As with most research, CU–Boulder’s SV workshop results have raised further questions, particularly around international students and the surprisingly underdeveloped spatial skills of Middle Eastern women. This presents “an equity issue” for engineering schools recruiting students abroad, Segil and his colleagues observe in a 2017 IEEE Frontiers in Education conference paper, noting that foreign undergraduate enrollments increased by 182 percent between the 2004-2005 and 2012-2014 academic years.

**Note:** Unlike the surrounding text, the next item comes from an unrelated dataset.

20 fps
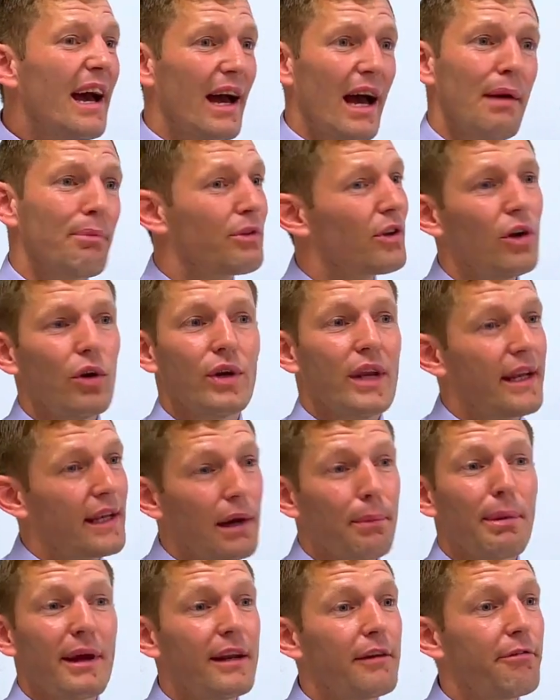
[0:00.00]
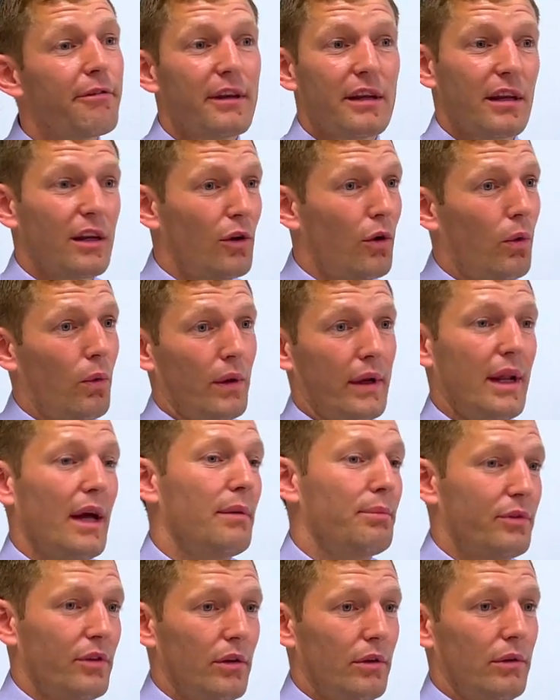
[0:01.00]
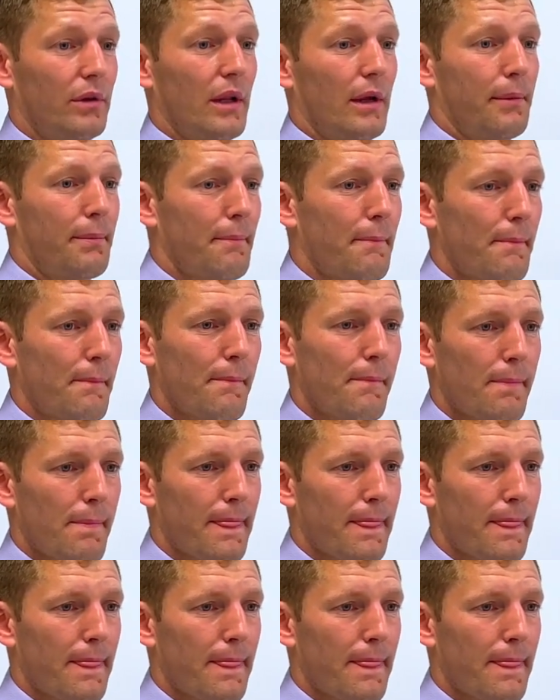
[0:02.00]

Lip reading: Yeah, absolutely. They're benefiting no one, absolutely.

Equity concerns also are fueling a spate of investigations and initiatives at the K-12 and community college level. Sorby, for example, is collaborating with Susan Metz, executive director of diversity and inclusion at Stevens Institute of Technology and a cofounder of ENGAGE Engineering, to develop and evaluate the effectiveness of an online SV skills training program for community college technical students.
Meanwhile, Sharpe is back in the SV workshop—only this time as the teaching assistant.
By Mary Lord
Mary Lord is deputy editor of Prism.